====== Records for this task

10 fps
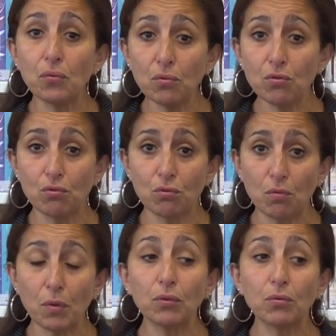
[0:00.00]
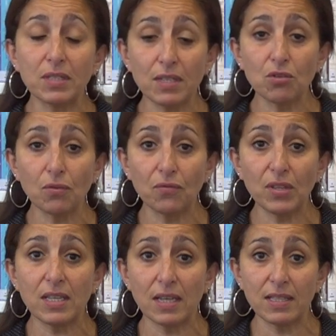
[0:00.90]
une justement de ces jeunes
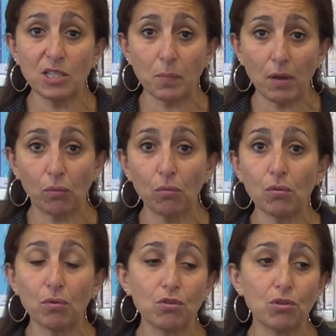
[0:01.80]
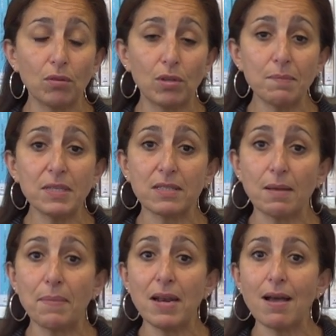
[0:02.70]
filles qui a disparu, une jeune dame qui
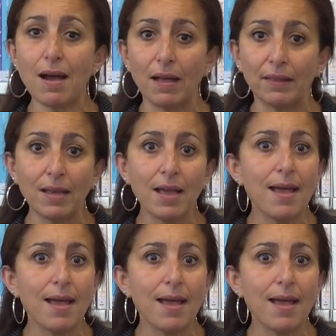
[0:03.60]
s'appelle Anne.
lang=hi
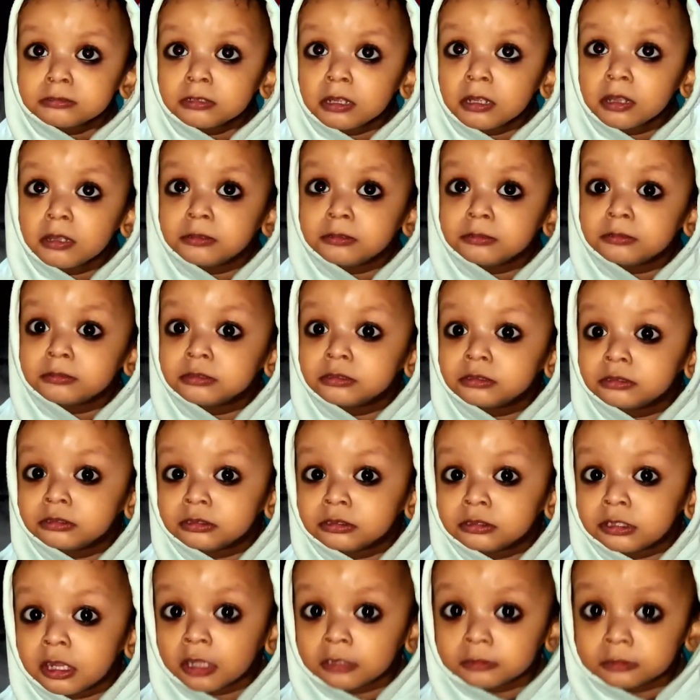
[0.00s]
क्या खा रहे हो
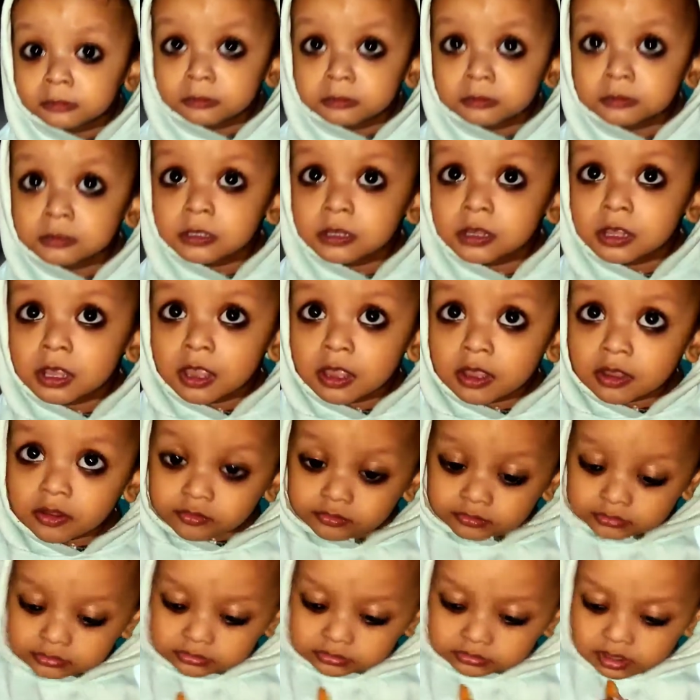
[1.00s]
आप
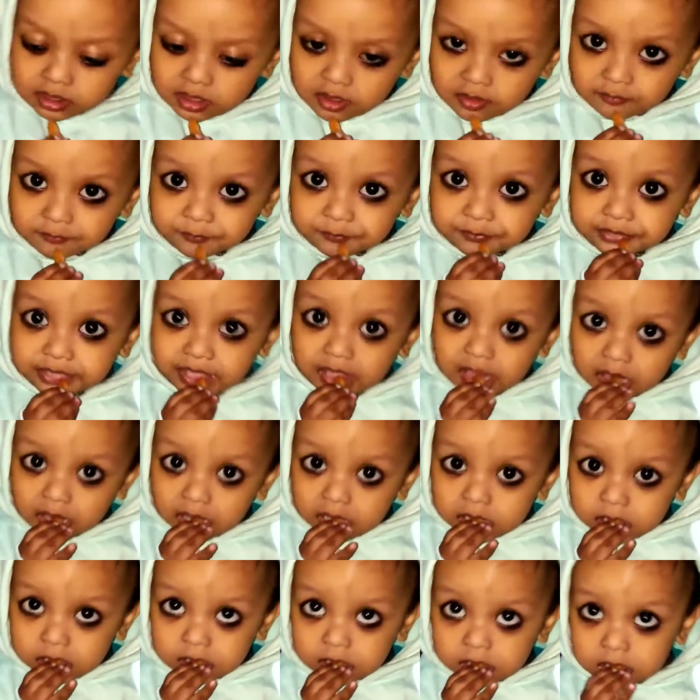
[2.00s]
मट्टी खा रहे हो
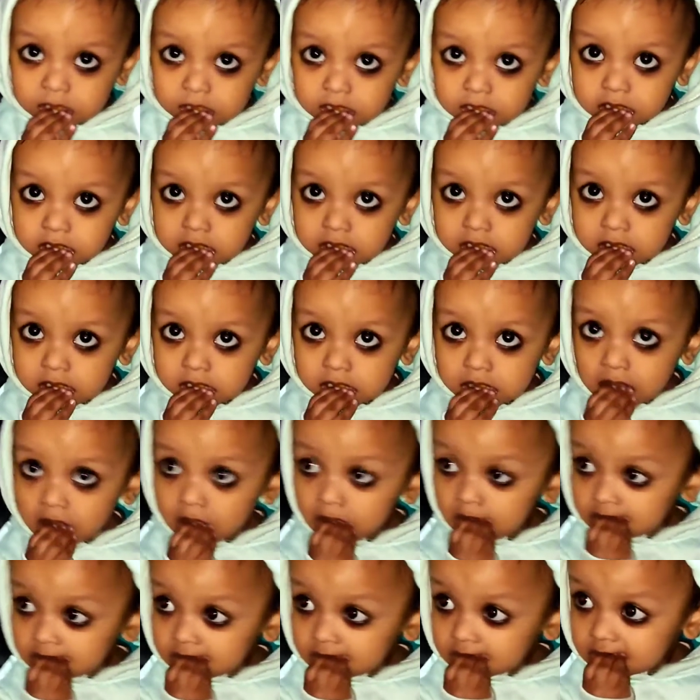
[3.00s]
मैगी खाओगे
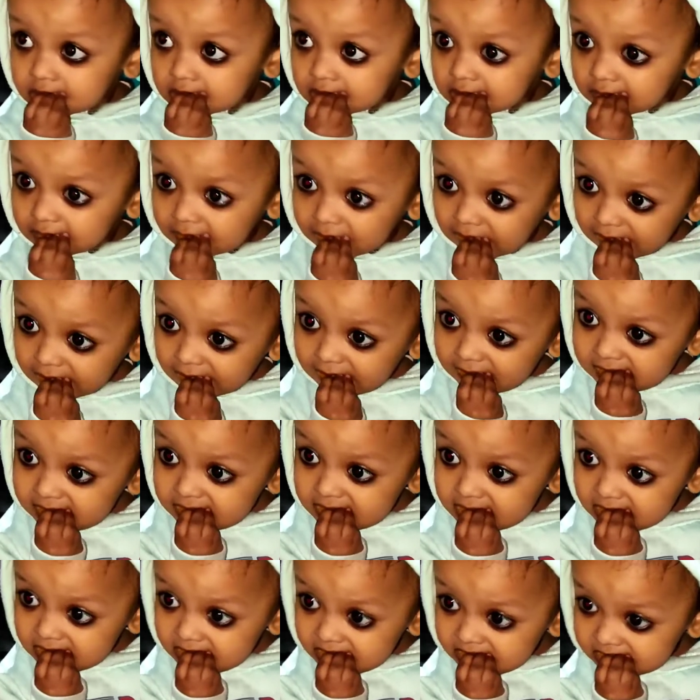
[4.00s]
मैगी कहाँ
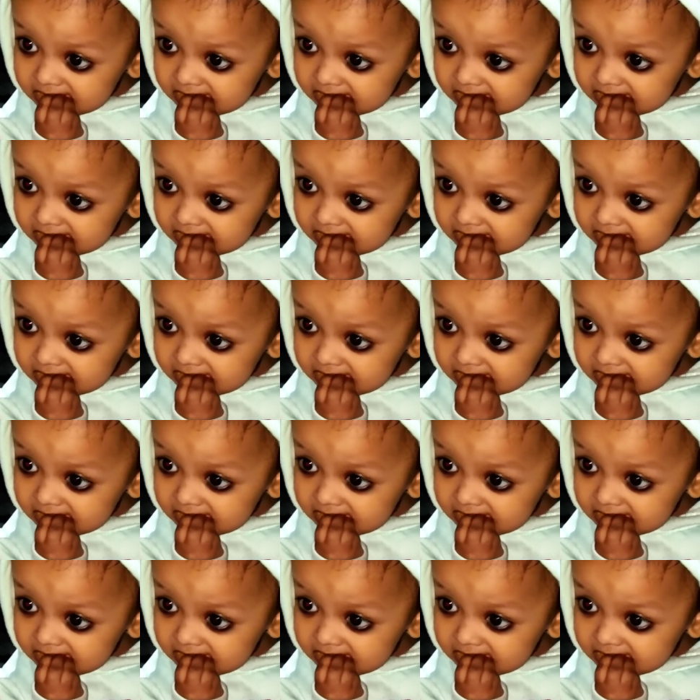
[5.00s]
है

============

» To do:
Transcribe the records verbatim, excluding pictures.

» Answer box:
10 fps
[0:00.00]
[0:00.90]
une justement de ces jeunes
[0:01.80]
[0:02.70]
filles qui a disparu, une jeune dame qui
[0:03.60]
s'appelle Anne.
lang=hi
[0.00s]
क्या खा रहे हो
[1.00s]
आप
[2.00s]
मट्टी खा रहे हो
[3.00s]
मैगी खाओगे
[4.00s]
मैगी कहाँ
[5.00s]
है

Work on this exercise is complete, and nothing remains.